• [What the task requires]
Return every line of the data below exactly, but do not include the images.

[Stored data]
········

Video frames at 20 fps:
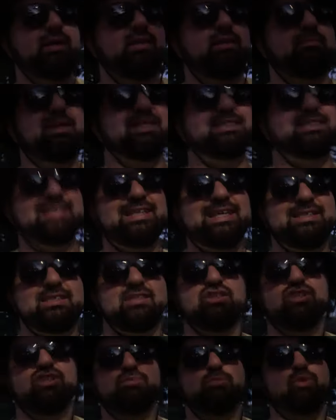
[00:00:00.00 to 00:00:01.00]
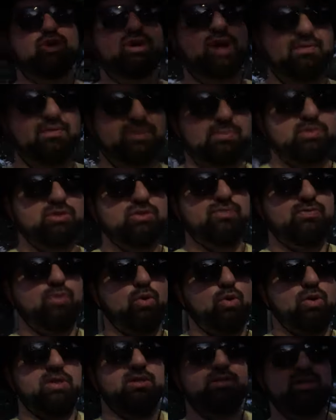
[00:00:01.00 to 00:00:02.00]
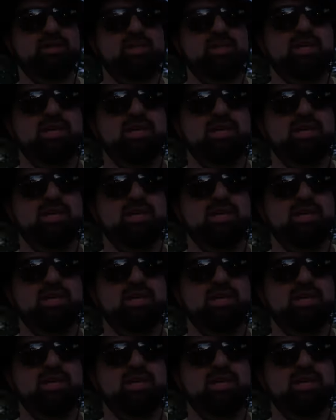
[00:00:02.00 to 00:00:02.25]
that makes it easier and more comfortable for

········

• [Result of this task]
Video frames at 20 fps:
[00:00:00.00 to 00:00:01.00]
[00:00:01.00 to 00:00:02.00]
[00:00:02.00 to 00:00:02.25]
that makes it easier and more comfortable for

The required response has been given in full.